» **What to produce**
The job is to output exactly the lines that run from the start of the entries through the line containing "(218.09 s to 226.99 s)", pictures omitted.

--- START ---

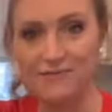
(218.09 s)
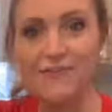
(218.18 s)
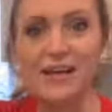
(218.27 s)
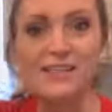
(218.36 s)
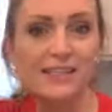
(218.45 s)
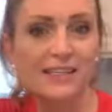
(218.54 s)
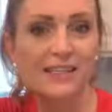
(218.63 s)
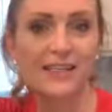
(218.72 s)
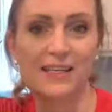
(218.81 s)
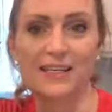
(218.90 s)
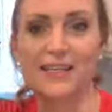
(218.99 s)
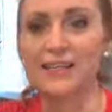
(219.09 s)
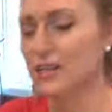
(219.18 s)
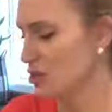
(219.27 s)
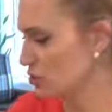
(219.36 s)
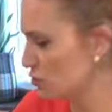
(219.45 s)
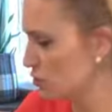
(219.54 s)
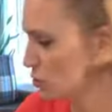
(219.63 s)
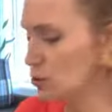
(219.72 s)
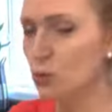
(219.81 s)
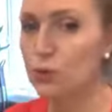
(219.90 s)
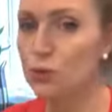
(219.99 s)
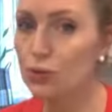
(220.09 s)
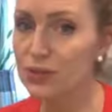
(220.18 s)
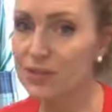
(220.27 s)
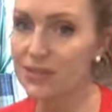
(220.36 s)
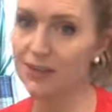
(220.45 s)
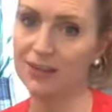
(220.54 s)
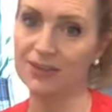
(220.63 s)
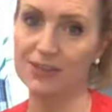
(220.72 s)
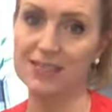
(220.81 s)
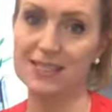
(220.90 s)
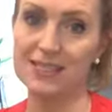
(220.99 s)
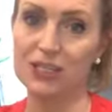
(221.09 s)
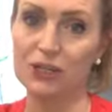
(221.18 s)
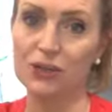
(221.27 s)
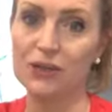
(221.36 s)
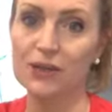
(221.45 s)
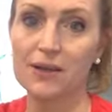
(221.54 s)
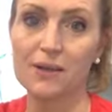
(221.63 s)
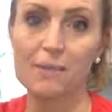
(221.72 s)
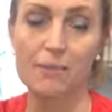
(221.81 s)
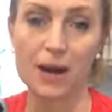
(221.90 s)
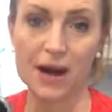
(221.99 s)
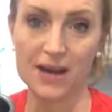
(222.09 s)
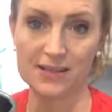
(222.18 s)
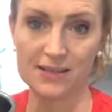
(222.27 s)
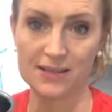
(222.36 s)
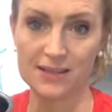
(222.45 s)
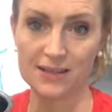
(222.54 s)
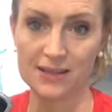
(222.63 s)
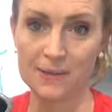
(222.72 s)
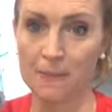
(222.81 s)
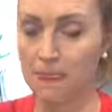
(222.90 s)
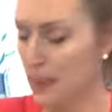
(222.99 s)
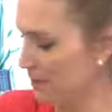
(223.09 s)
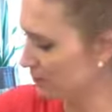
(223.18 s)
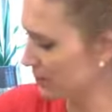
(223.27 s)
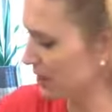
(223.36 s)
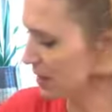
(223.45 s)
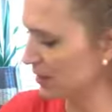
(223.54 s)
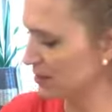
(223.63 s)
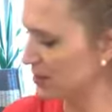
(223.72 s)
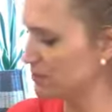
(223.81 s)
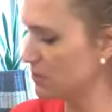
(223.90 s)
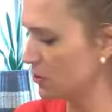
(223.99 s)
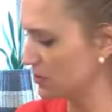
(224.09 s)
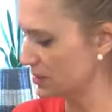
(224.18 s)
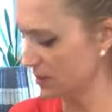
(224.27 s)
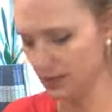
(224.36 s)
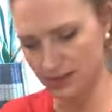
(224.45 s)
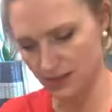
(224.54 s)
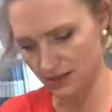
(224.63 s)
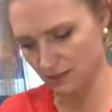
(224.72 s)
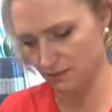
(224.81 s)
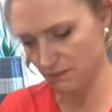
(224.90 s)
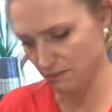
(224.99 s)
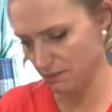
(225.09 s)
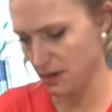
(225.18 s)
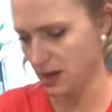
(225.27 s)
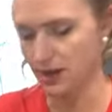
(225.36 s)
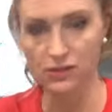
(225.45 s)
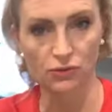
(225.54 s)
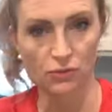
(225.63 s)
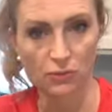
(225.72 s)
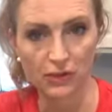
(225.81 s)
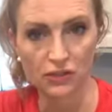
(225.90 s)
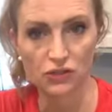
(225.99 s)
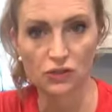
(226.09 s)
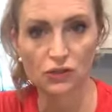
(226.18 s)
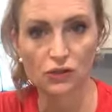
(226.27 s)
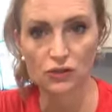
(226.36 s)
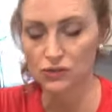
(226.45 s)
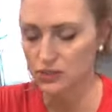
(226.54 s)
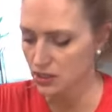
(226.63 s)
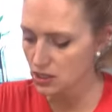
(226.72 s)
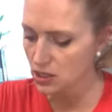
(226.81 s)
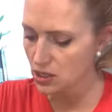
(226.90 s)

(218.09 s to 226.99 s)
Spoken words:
invested in 2 stainless steel pots because most Instant Pots or pressure cookers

--- END ---

» **Answer to this task**
(218.09 s)
(218.18 s)
(218.27 s)
(218.36 s)
(218.45 s)
(218.54 s)
(218.63 s)
(218.72 s)
(218.81 s)
(218.90 s)
(218.99 s)
(219.09 s)
(219.18 s)
(219.27 s)
(219.36 s)
(219.45 s)
(219.54 s)
(219.63 s)
(219.72 s)
(219.81 s)
(219.90 s)
(219.99 s)
(220.09 s)
(220.18 s)
(220.27 s)
(220.36 s)
(220.45 s)
(220.54 s)
(220.63 s)
(220.72 s)
(220.81 s)
(220.90 s)
(220.99 s)
(221.09 s)
(221.18 s)
(221.27 s)
(221.36 s)
(221.45 s)
(221.54 s)
(221.63 s)
(221.72 s)
(221.81 s)
(221.90 s)
(221.99 s)
(222.09 s)
(222.18 s)
(222.27 s)
(222.36 s)
(222.45 s)
(222.54 s)
(222.63 s)
(222.72 s)
(222.81 s)
(222.90 s)
(222.99 s)
(223.09 s)
(223.18 s)
(223.27 s)
(223.36 s)
(223.45 s)
(223.54 s)
(223.63 s)
(223.72 s)
(223.81 s)
(223.90 s)
(223.99 s)
(224.09 s)
(224.18 s)
(224.27 s)
(224.36 s)
(224.45 s)
(224.54 s)
(224.63 s)
(224.72 s)
(224.81 s)
(224.90 s)
(224.99 s)
(225.09 s)
(225.18 s)
(225.27 s)
(225.36 s)
(225.45 s)
(225.54 s)
(225.63 s)
(225.72 s)
(225.81 s)
(225.90 s)
(225.99 s)
(226.09 s)
(226.18 s)
(226.27 s)
(226.36 s)
(226.45 s)
(226.54 s)
(226.63 s)
(226.72 s)
(226.81 s)
(226.90 s)

(218.09 s to 226.99 s)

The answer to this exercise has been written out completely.